Yes, if you gamble your house away, regret will sit on your chest like a boulder.
But I’ve also seen men lose their ancestral wealth in extinct businesses… and still raise a glass of champagne to celebrate “the risk.”

So what really is regret? And how do we make sure it doesn’t eat us alive?


Let me tell you what happened to me.
I always knew I wasn’t meant for a 9–5. That life never sat well with me.
But after enough failures; real bruises, not motivational-poster failures, I caved in.
Still, my stubborn brain wouldn’t let me walk into just any cubicle job.

So I found an opening with a fitness influencer- a guy who made funny skits around gym myths.
And before I even applied, I had already mapped it all out in my head:
the funnels I’d build, the automations I’d set up, the systems, the CRMs, everything.
I even made a pitch timeline.

Three days into my first ever job, I walked in with the audacity of a man twice my experience.


I pitched. Boldly.
And it bombed.

He didn’t see me as a problem-solver. He saw me as a threat.
The man even threatened to sue me on nonsense grounds.

I came home with my head spinning:
Did I jump the gun too early? Was I too blunt? Did he feel played?
Every angle of doubt replayed like a broken record.

 But then something clicked. My conscience - that inner mirror you can’t lie to; kept asking me one thing:
What’s the alternative?

Stay in a place where incompetence is the culture?
Stay under an authority that values obedience over contribution?
Stay in a cult where ideology matters more than ideas?

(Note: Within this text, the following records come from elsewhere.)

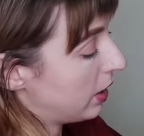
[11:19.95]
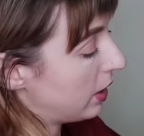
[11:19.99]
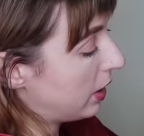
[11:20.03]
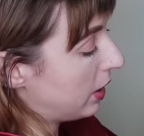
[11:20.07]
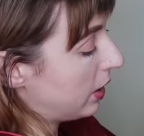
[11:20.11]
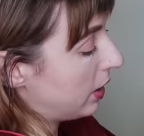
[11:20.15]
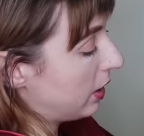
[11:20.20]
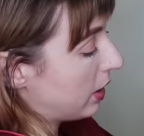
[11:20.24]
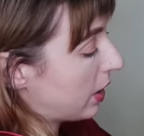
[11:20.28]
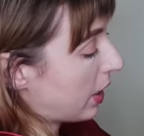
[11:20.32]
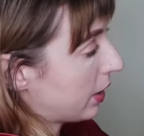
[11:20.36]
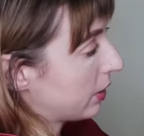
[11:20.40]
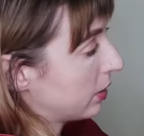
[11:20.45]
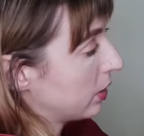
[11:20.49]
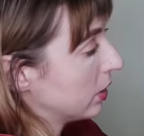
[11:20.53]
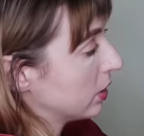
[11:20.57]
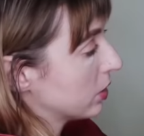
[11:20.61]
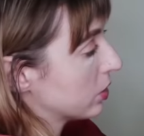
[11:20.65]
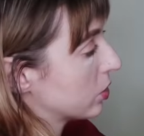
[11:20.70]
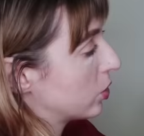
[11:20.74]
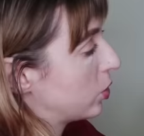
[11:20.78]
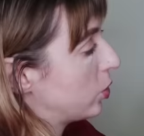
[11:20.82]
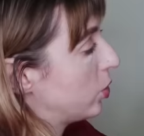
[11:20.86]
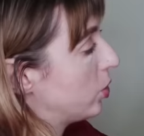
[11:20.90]
And I think
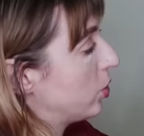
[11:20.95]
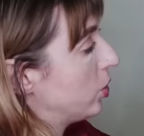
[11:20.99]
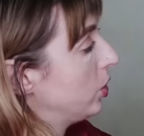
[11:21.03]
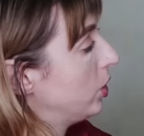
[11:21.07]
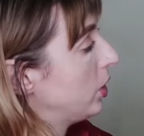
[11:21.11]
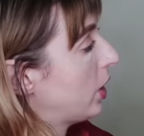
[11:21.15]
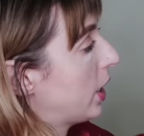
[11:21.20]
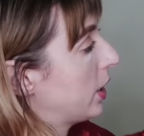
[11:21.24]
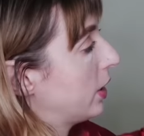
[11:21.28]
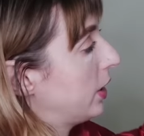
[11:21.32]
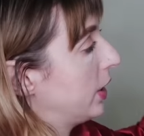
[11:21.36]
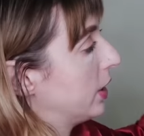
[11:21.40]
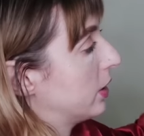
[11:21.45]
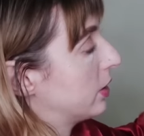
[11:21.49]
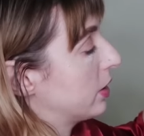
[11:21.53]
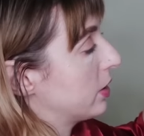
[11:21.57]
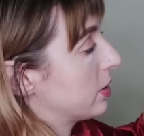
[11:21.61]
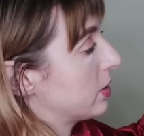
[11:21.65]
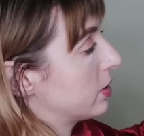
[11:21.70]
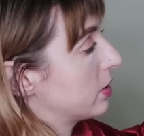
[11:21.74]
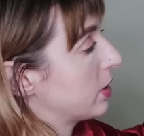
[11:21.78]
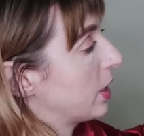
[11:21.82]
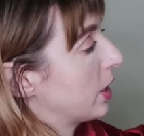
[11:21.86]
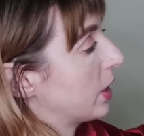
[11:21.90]
it's cool. I like
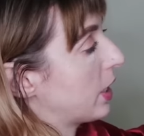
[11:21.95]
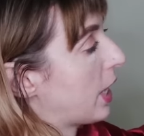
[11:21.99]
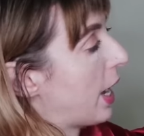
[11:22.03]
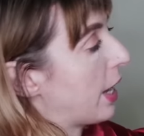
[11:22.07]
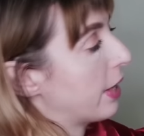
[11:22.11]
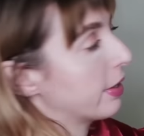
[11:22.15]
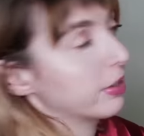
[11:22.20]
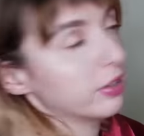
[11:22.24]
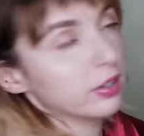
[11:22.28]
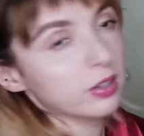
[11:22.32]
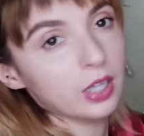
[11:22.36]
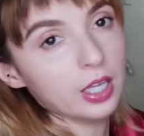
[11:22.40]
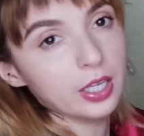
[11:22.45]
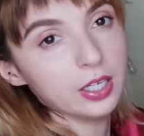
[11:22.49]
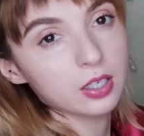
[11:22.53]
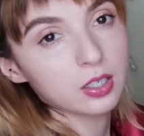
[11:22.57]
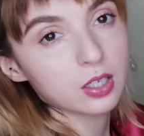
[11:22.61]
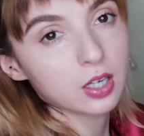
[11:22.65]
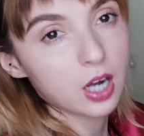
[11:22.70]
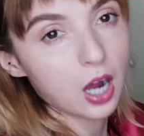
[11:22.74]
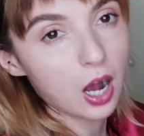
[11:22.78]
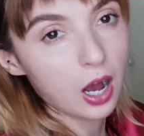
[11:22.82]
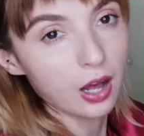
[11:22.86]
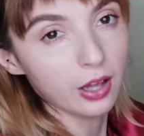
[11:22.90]
this like
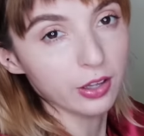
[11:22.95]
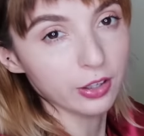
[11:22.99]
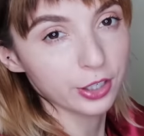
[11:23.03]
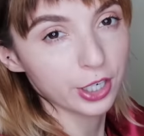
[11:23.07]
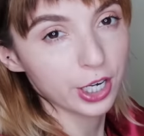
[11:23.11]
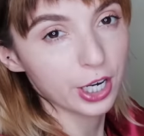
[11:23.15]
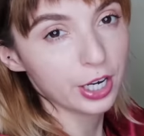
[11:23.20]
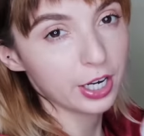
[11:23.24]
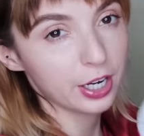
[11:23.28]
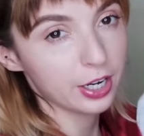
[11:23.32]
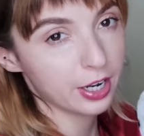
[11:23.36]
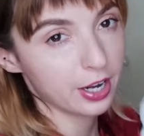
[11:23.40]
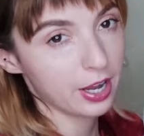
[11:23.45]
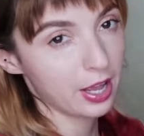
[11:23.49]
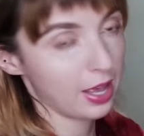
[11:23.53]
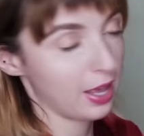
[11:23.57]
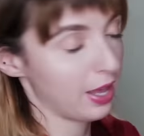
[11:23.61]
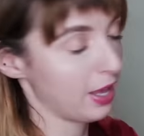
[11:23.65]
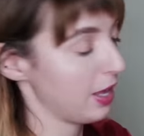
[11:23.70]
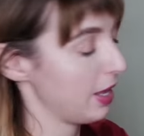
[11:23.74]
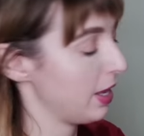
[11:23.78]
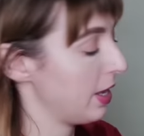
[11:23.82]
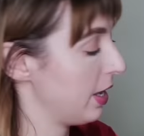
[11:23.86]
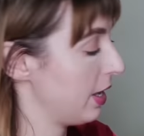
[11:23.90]
athletic collar
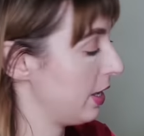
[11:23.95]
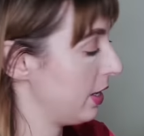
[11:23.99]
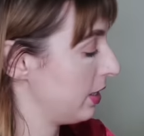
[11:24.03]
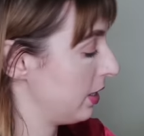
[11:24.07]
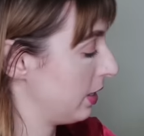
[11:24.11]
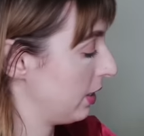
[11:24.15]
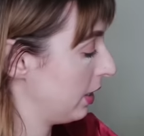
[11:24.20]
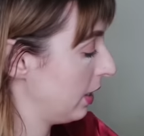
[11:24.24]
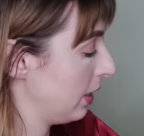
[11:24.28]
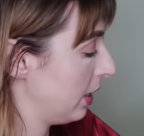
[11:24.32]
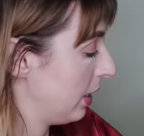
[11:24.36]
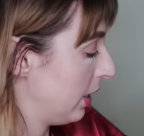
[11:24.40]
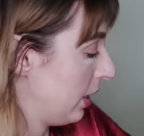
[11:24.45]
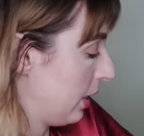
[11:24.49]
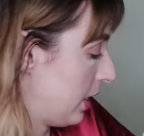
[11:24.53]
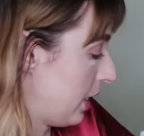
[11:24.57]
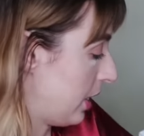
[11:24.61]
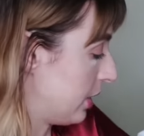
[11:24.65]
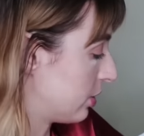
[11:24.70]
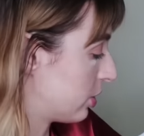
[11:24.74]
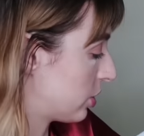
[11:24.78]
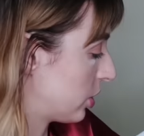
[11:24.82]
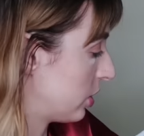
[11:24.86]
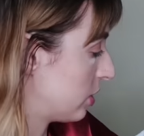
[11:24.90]
and
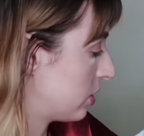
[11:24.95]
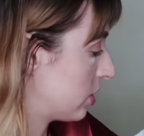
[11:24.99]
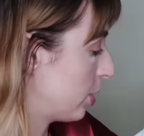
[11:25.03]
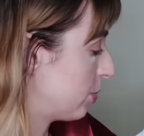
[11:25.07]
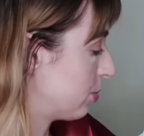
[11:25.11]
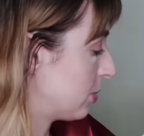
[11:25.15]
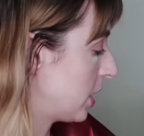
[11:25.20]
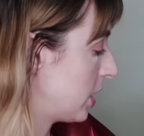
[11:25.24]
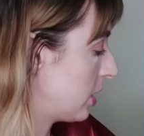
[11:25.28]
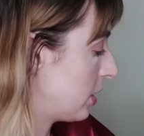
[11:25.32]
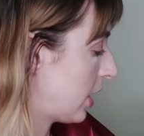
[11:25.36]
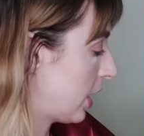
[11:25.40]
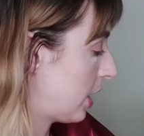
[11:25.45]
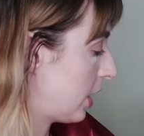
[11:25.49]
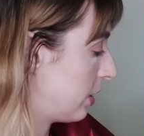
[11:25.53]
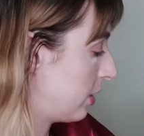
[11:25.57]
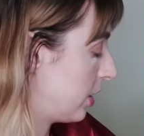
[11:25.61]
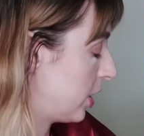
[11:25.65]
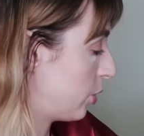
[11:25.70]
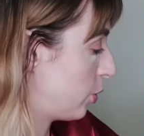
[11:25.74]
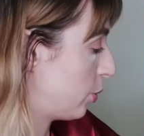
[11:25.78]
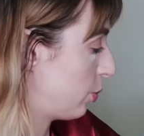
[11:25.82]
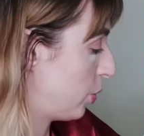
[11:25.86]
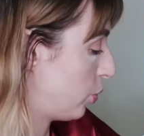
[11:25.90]
it's just something that I
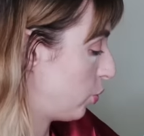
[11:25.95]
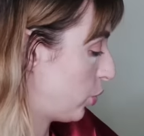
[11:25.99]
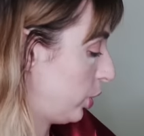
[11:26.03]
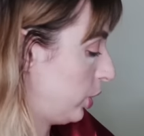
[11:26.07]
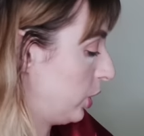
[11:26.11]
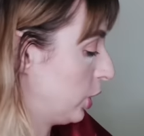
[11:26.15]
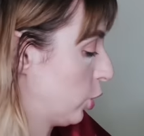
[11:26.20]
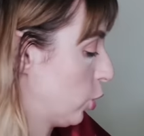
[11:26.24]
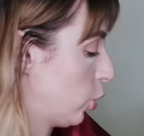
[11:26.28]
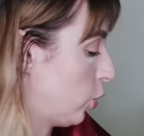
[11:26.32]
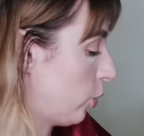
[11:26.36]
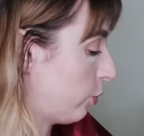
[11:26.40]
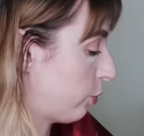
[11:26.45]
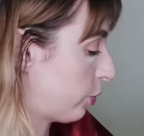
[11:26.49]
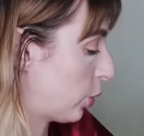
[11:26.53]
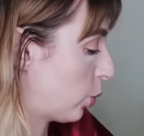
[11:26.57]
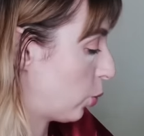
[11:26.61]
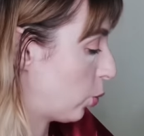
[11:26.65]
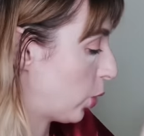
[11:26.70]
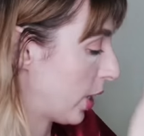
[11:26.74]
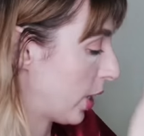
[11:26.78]
think would be really cool for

If there are a hundred ways to do something, and the tie gets cut after your first attempt, then you’ve only got a 1% chance anyway.
So is it really worth regretting? Or should you be proud that you at least tried?

That’s when I realized: regret is only heavy if you keep judging yourself after the fact.
If you stop over-judging and start owning your attempts, even your “failures” make you a better human.


And maybe that’s the only way to keep regret from consuming you.